▶ **BRIEF**
From the line containing "[4:44.52-4:45.52]" through the end of the entries, please repeat every line exactly and nothing more; the pictures do not belong in the copy.

──────

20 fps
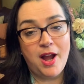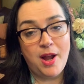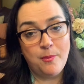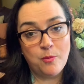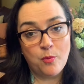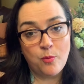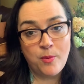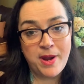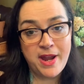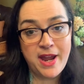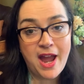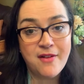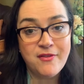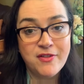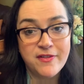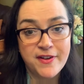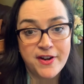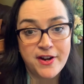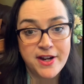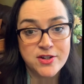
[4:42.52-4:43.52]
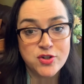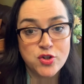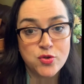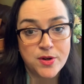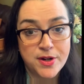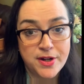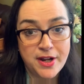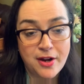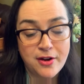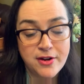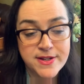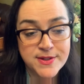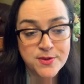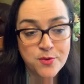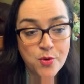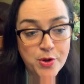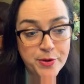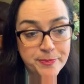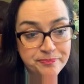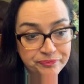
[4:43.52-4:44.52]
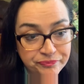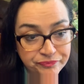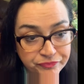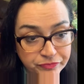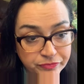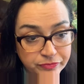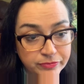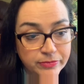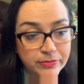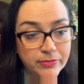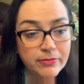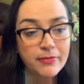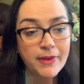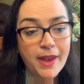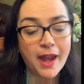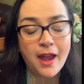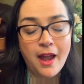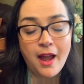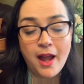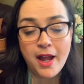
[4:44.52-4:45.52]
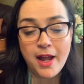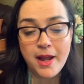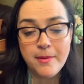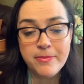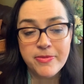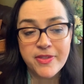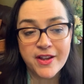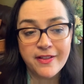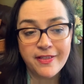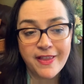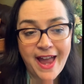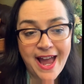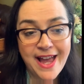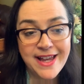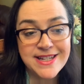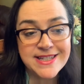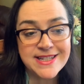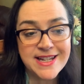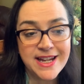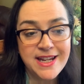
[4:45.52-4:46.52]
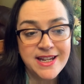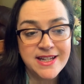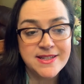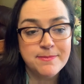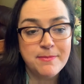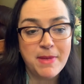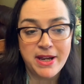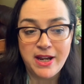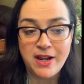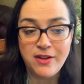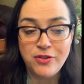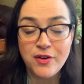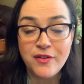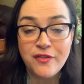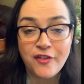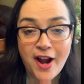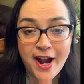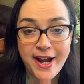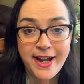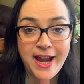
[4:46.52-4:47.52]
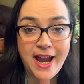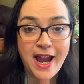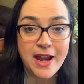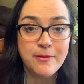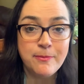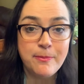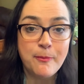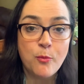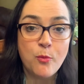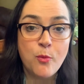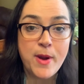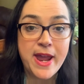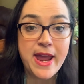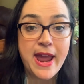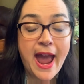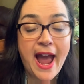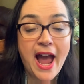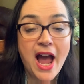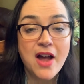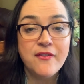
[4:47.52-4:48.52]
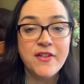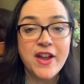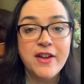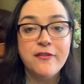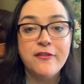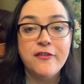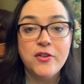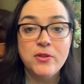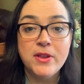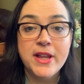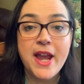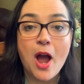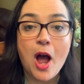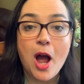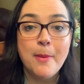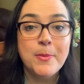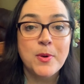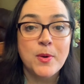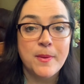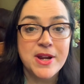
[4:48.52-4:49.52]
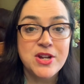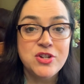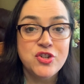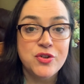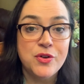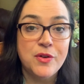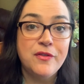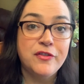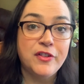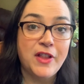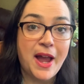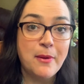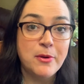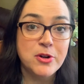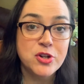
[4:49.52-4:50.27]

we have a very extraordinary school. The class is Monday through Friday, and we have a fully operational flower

──────

▶ **OUTPUT BELOW**
[4:44.52-4:45.52]
[4:45.52-4:46.52]
[4:46.52-4:47.52]
[4:47.52-4:48.52]
[4:48.52-4:49.52]
[4:49.52-4:50.27]

we have a very extraordinary school. The class is Monday through Friday, and we have a fully operational flower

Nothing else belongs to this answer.